Problem requirements: Every record below is to be restated verbatim, though its images are not.

Information supplied:
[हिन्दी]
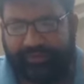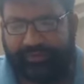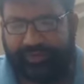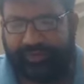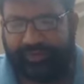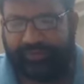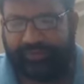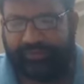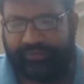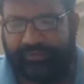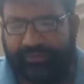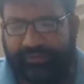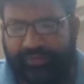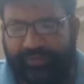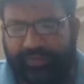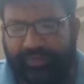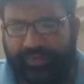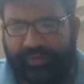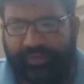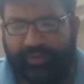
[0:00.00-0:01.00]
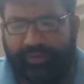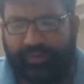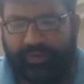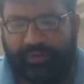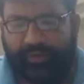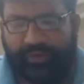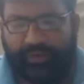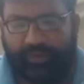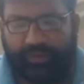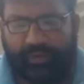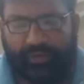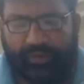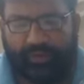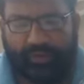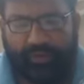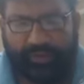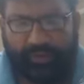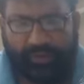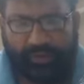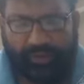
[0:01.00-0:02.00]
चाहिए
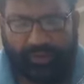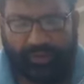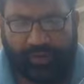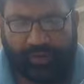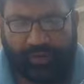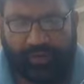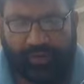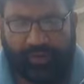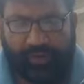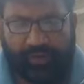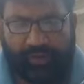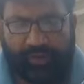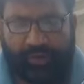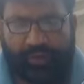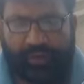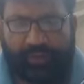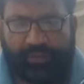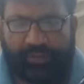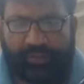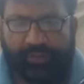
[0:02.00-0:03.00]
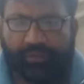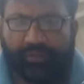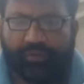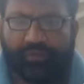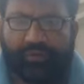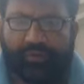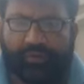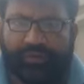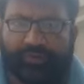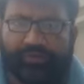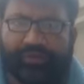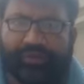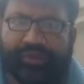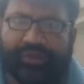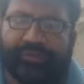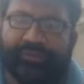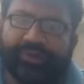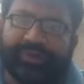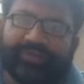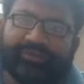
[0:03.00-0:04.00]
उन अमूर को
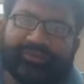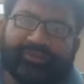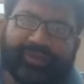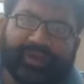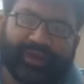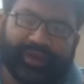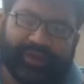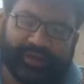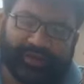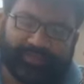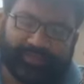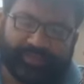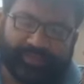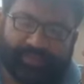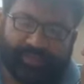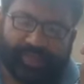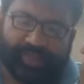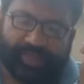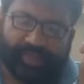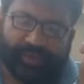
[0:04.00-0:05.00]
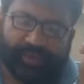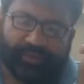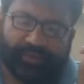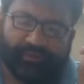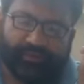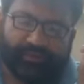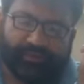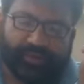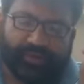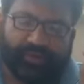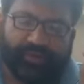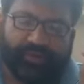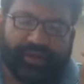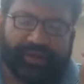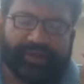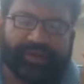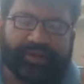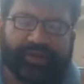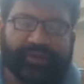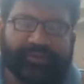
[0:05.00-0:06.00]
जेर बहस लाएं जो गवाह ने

Solution to this exercise:
[हिन्दी]
[0:00.00-0:01.00]
[0:01.00-0:02.00]
चाहिए
[0:02.00-0:03.00]
[0:03.00-0:04.00]
उन अमूर को
[0:04.00-0:05.00]
[0:05.00-0:06.00]
जेर बहस लाएं जो गवाह ने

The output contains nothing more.